*What to do*:
From the material below, set down exactly the lines that run from the one containing "[2:04.99-2:06.06]" to the one containing "(1019.10 s to 1020.10 s)", minus the pictures.
Start of Stored data
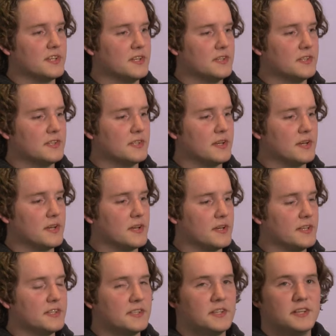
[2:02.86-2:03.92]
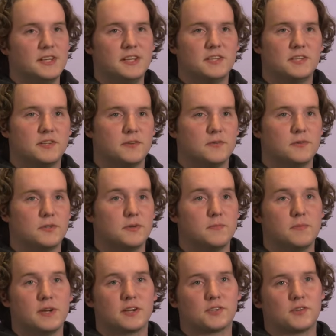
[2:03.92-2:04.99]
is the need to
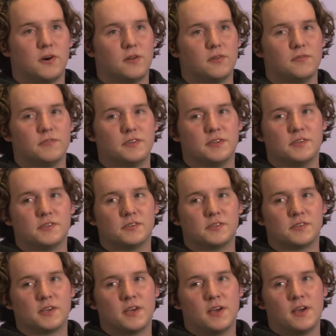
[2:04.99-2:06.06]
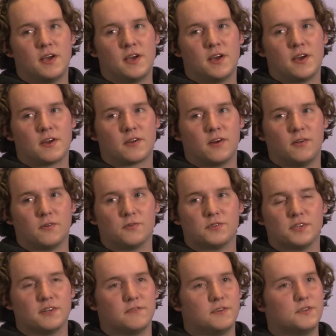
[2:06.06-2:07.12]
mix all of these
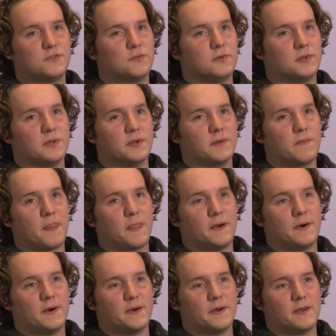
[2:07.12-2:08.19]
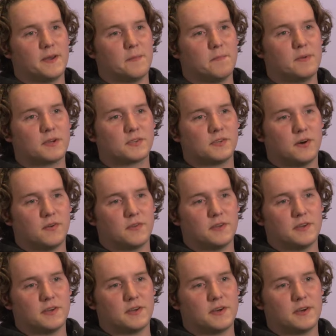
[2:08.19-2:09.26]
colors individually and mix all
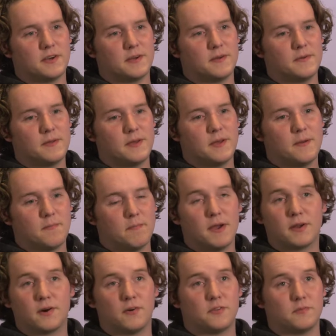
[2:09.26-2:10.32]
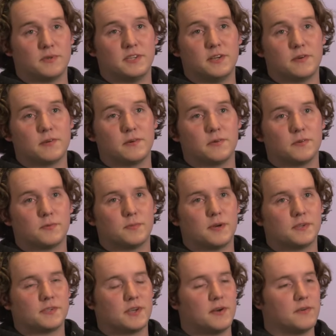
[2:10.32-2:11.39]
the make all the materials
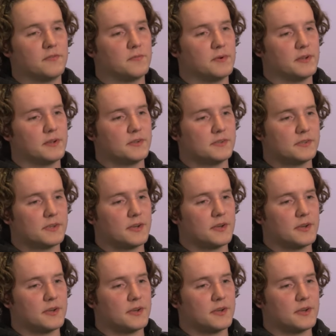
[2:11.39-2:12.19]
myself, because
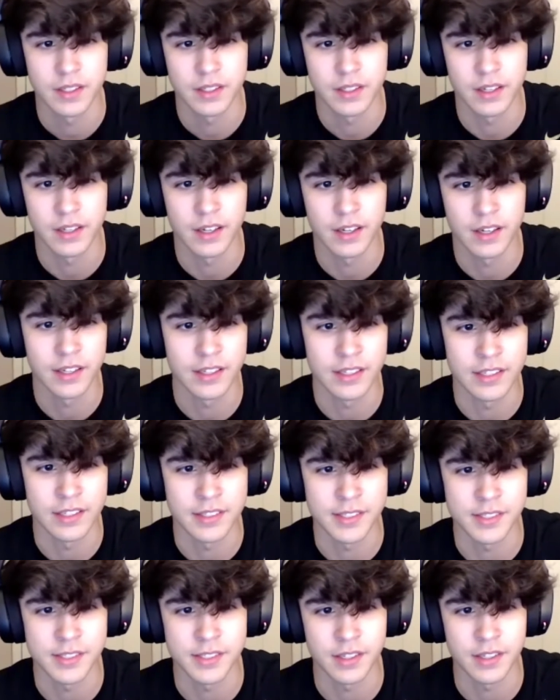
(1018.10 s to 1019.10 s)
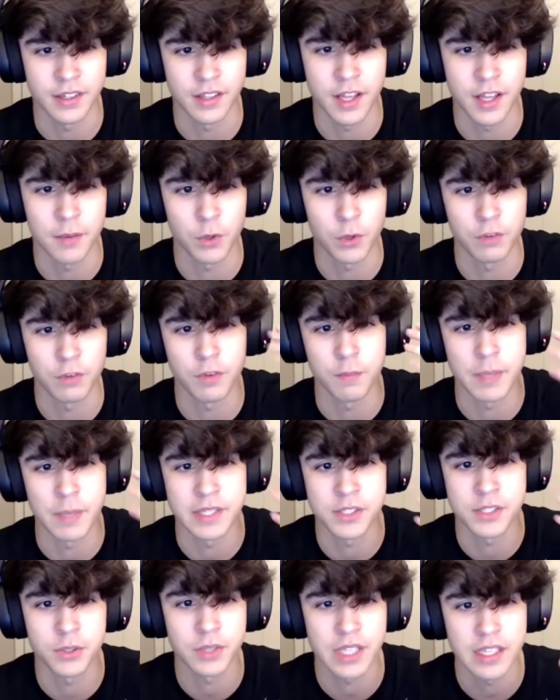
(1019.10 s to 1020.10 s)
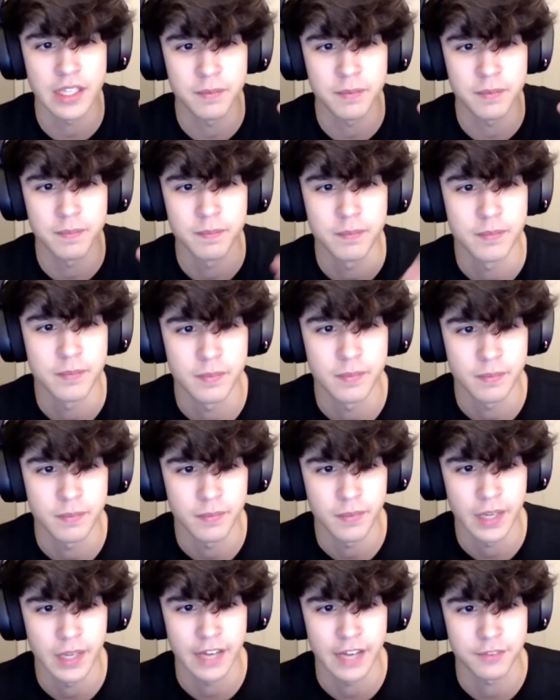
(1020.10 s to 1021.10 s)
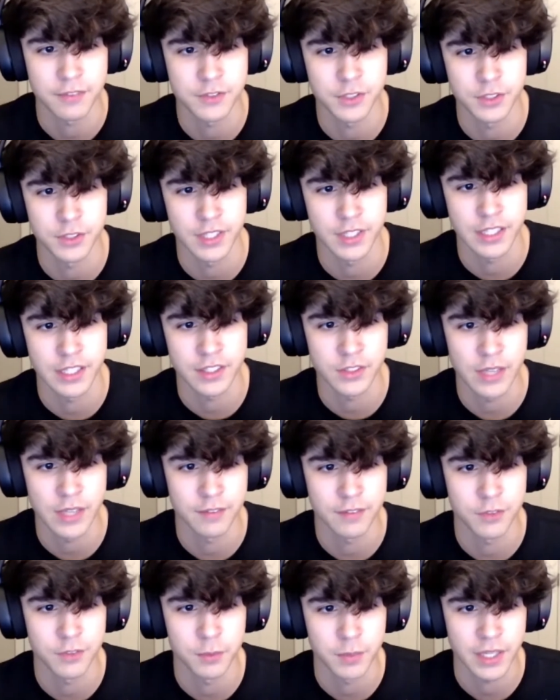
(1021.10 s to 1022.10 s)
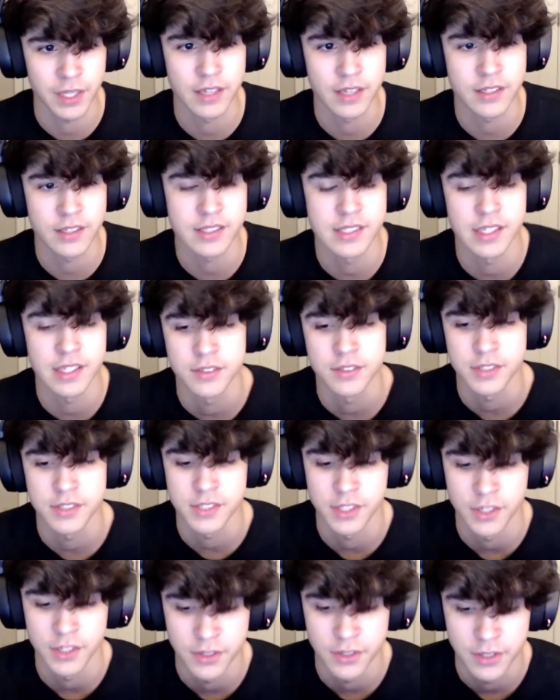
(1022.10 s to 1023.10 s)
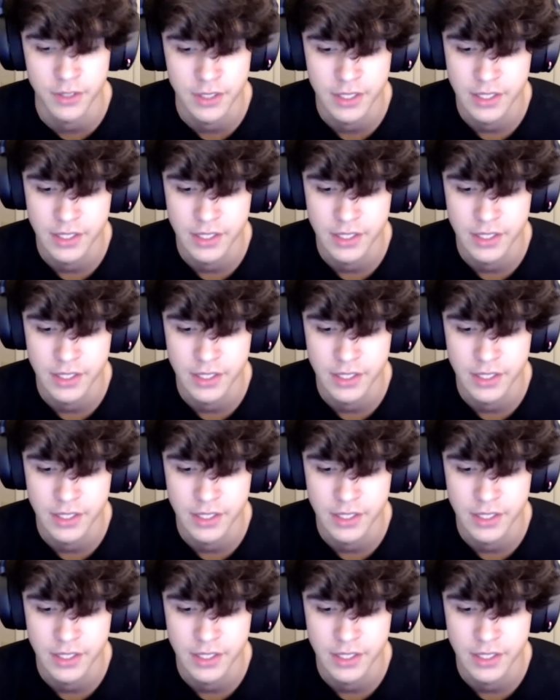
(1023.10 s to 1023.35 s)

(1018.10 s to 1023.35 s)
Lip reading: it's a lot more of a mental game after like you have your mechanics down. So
End of Stored data
*Answer to this exercise*:
[2:04.99-2:06.06]
[2:06.06-2:07.12]
mix all of these
[2:07.12-2:08.19]
[2:08.19-2:09.26]
colors individually and mix all
[2:09.26-2:10.32]
[2:10.32-2:11.39]
the make all the materials
[2:11.39-2:12.19]
myself, because
(1018.10 s to 1019.10 s)
(1019.10 s to 1020.10 s)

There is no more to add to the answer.